Stored data entries
• • •

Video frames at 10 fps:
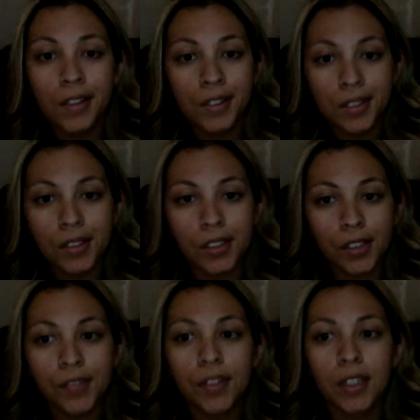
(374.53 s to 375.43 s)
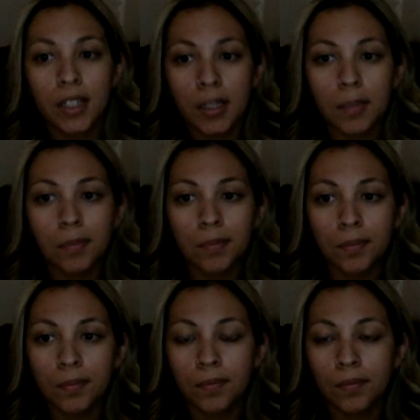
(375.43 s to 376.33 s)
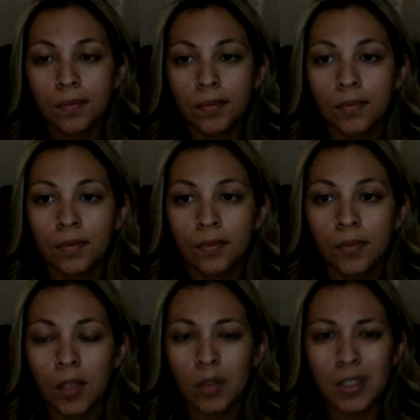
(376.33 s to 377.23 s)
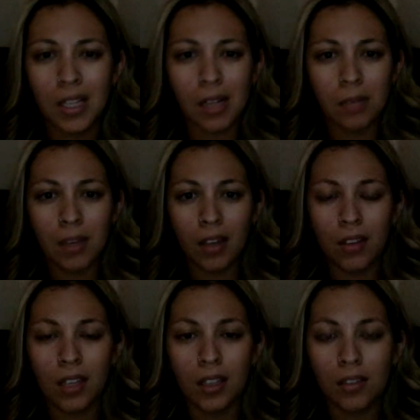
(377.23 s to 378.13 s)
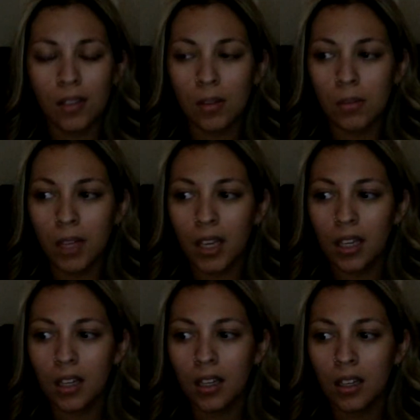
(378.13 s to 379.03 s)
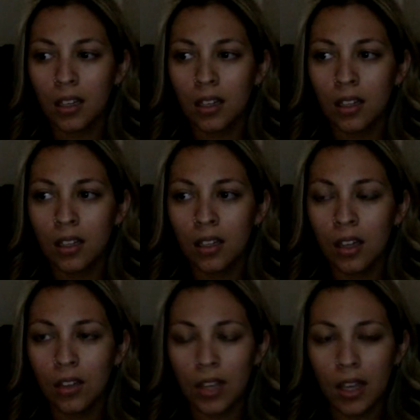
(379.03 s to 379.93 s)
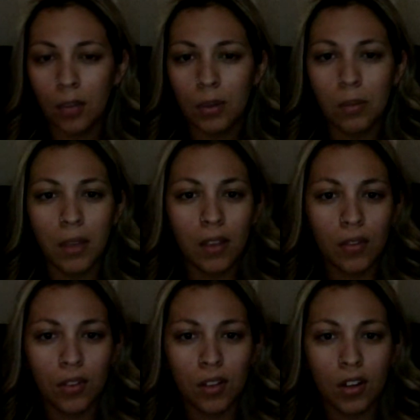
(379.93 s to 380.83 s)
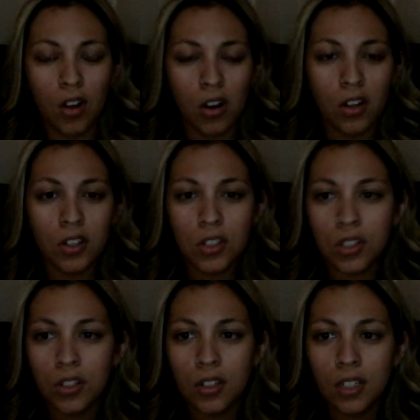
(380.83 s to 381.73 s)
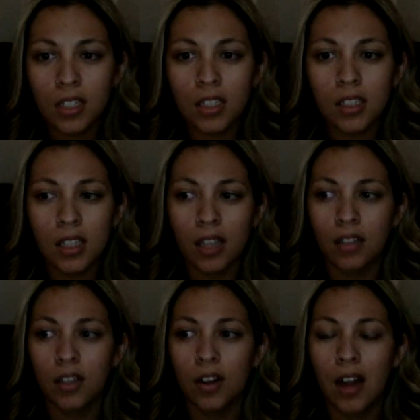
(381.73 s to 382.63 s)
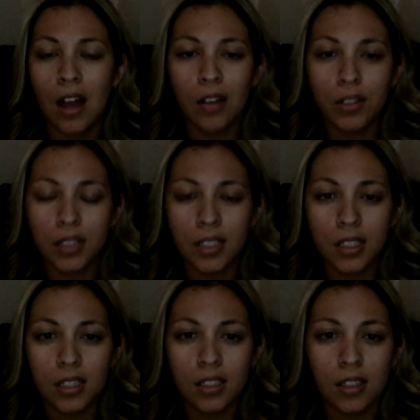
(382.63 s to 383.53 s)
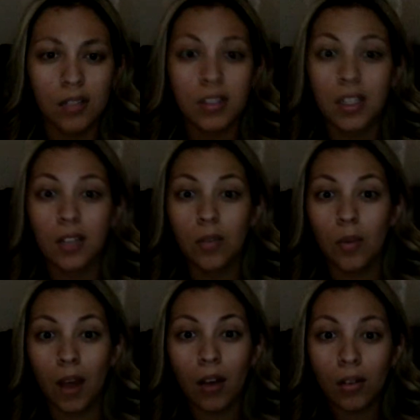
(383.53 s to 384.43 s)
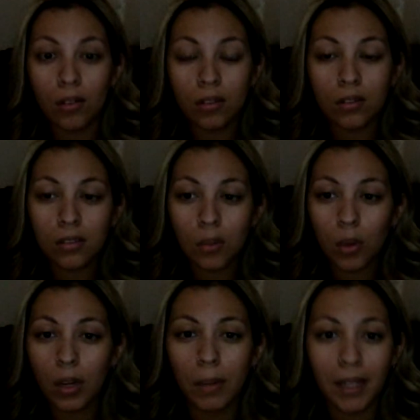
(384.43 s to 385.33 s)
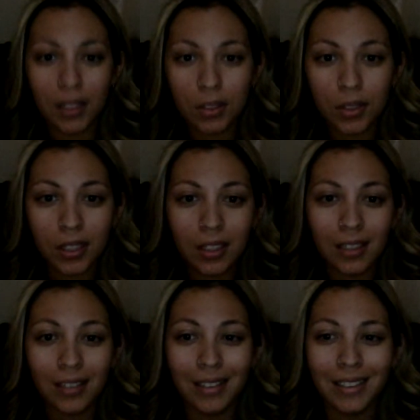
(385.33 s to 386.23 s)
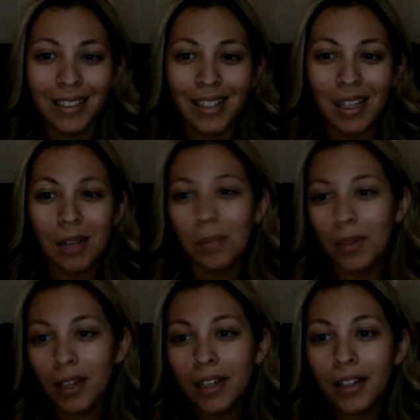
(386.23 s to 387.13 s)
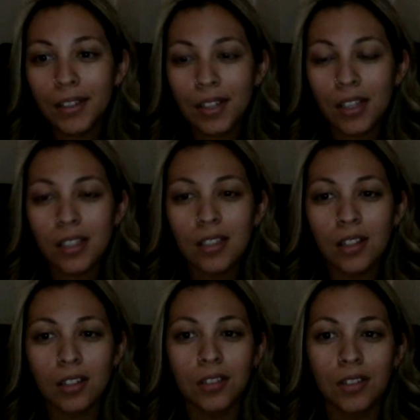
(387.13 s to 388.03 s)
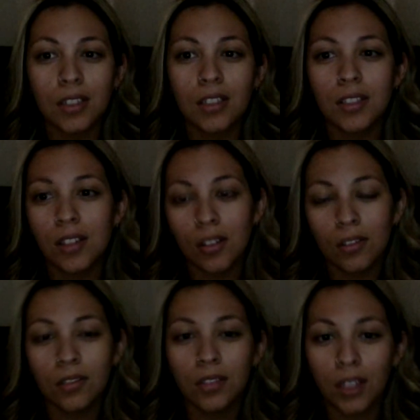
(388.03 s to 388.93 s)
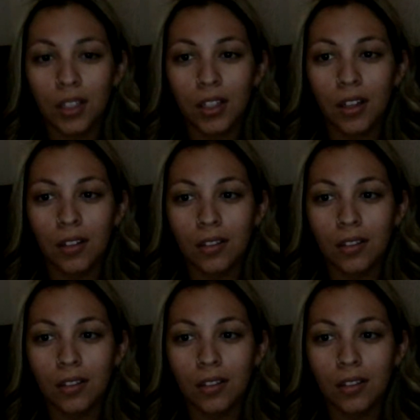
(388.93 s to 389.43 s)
So good for him. He was telling me how they give them how they help them pay for their car insurance and their houses. I was like, wow, what am I doing? But he also has a doctorate. So there you go.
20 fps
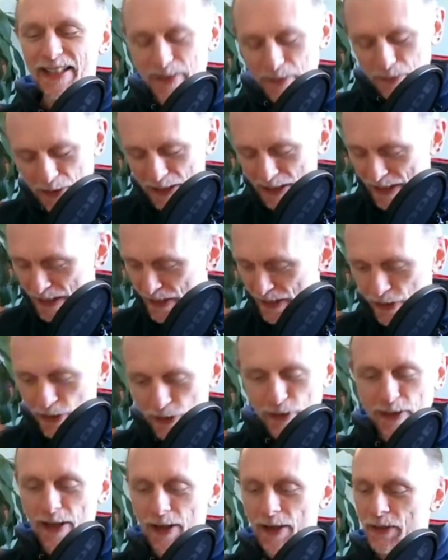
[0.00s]
working in
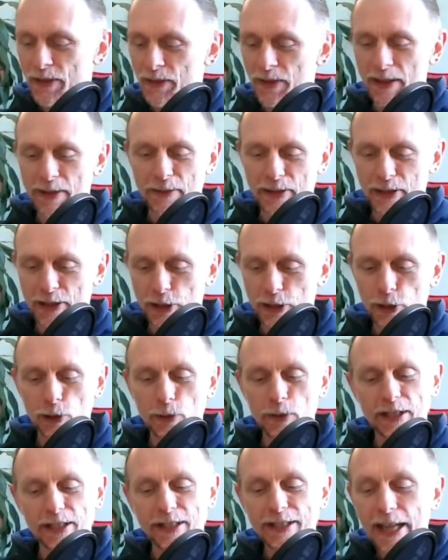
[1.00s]
studios when it was just
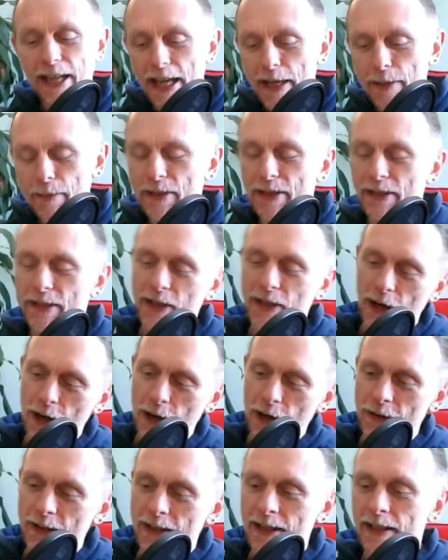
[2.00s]
2-inch tape and
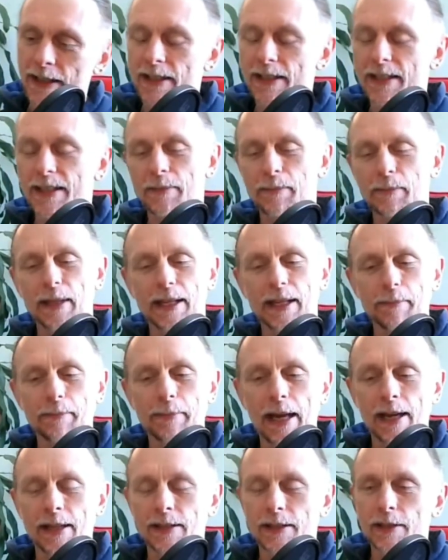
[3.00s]
Ataris and playing in
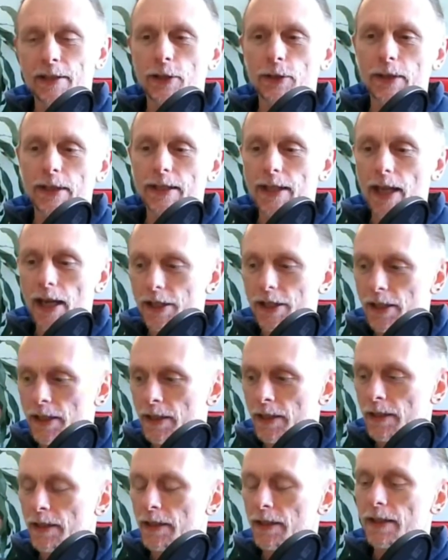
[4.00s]
bands and doing
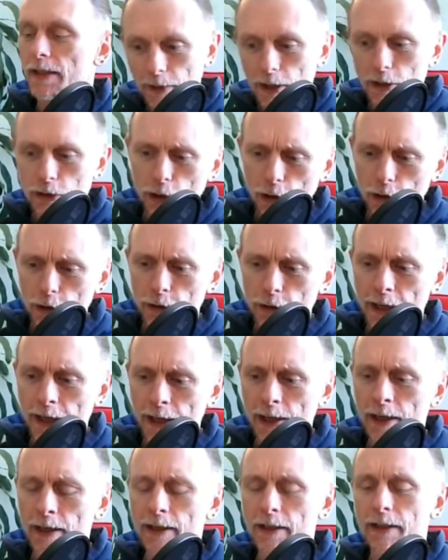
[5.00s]
sessions,
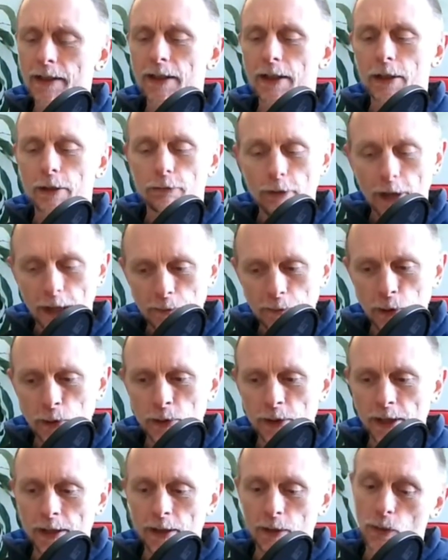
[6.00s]
touring, writing
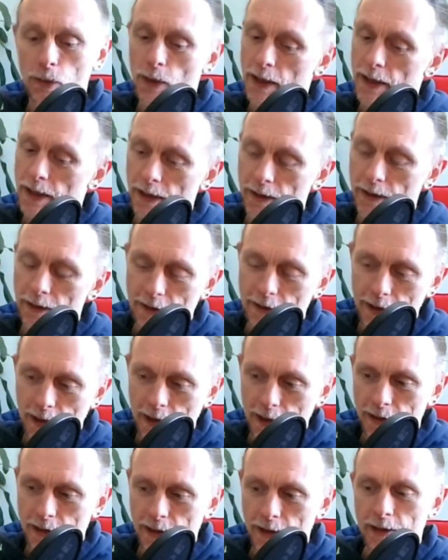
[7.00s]
music, working in
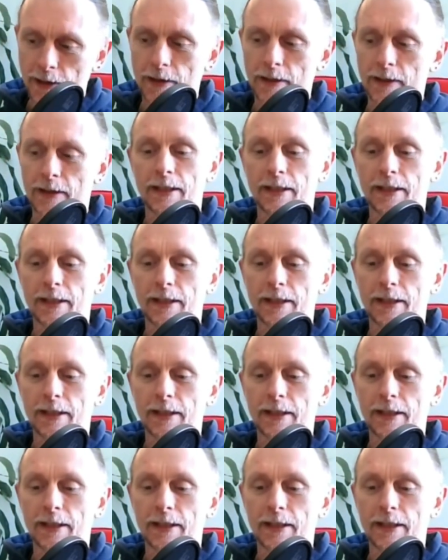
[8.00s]
theater,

• • •

Task description
Reproduce exactly and only the lines from the one with "(388.03 s to 388.93 s)" through the last entry, both included, excluding every picture.

Response area
(388.03 s to 388.93 s)
(388.93 s to 389.43 s)
So good for him. He was telling me how they give them how they help them pay for their car insurance and their houses. I was like, wow, what am I doing? But he also has a doctorate. So there you go.
20 fps
[0.00s]
working in
[1.00s]
studios when it was just
[2.00s]
2-inch tape and
[3.00s]
Ataris and playing in
[4.00s]
bands and doing
[5.00s]
sessions,
[6.00s]
touring, writing
[7.00s]
music, working in
[8.00s]
theater,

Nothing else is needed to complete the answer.